Because you both love them. But not alone, only as a pair. Because one rose is what is tossed onstage to a ballerina. And she picks it up and smells it and mouths Thank you! and bows. And it’s tragic. A display of beauty and anguish of equal merit. Because for her, to love is to dance. And to dance is to love. And she must not forsake it for another. Dance is her life. She can never bring a rose of her own.
But you can. And you do. The day comes. You’re ready. You’ve been ready for weeks. You’re looking good. Hair is good, clothes are good, face is good, breath is hopefully good, body is definitely good because you’ve been busting your ass getting in shape and it’s starting to show.
You arrive first. And you wait. Rose in hand.
You sit. You wait.
You stand. You pace.
You sit again.
The door opens.
A flash of afternoon sun on the glass blinds you. You see a rose. The long green stem. The thorns have been removed. Just like you did to yours. Common courtesy. You’re already even more in love than you were.
You just need to see their face.
It doesn’t even matter, it doesn’t even matter. You’re doing this. This is happening. It’s so obvious. To both of you. You’re definitely in love. Definitely. For sure. You’ve never had this kind of connection before. With anyone. Ever. EVER.
So yeah. You bet your ass this is happening.
The door swings open and they walk in, rose in hand.
And you’re standing there staring at them. And they’re staring at you. And you’re both holding a rose. A beautiful, perfect, — and expensive — lovely red long-stemmed rose. Sans thorns. Because one rose is tragic. But two roses together form a pair. Two roses suggests something. They set one’s mind to work. They suggest the beginning of a bouquet. Perhaps even a family.
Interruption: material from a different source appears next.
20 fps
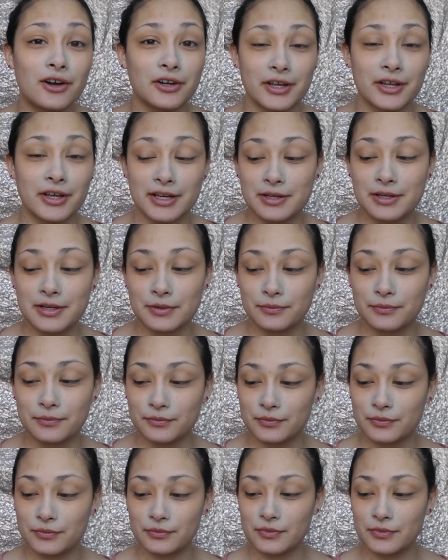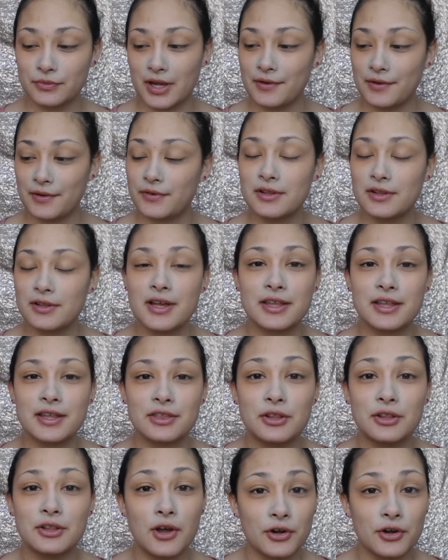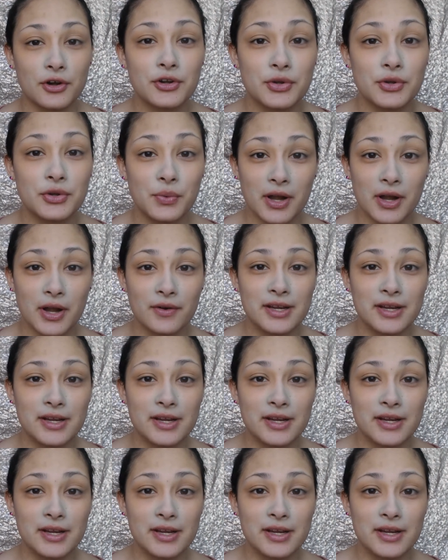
And I feel like the longer you wear it,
You’re a 26-year old man standing there with a rose in your hand, staring at your mom.
You’re a 26-year old woman standing there with a rose in your hand, staring at your dad.
You’re a 46-year old man standing there with a rose in your hand, staring at your daughter.
You’re a 46-year old woman standing there with a rose in your hand, staring at your son.
You’re a 26 year old gay man who hasn’t come out yet, staring at your dad who hasn’t either.
You’re a 26-year old gay woman who hasn’t come out yet, staring at your mom who hasn’t either.
You’re a
You get the idea.
It’s your mom.
It’s your dad.
Your opposite-sex parent.
Or your child. Your son. Your daughter.
And all you can think about is all those times you sat at the dinner table having just had an orgasm. And it was with the person across the table from you.
2 longstemmed roses.
Indeed.
That’s our show for tonight. Thank you, everyone. Take care. Remember to tip your waitress! And not to accidentally fall in love with a member of your own family. Good night!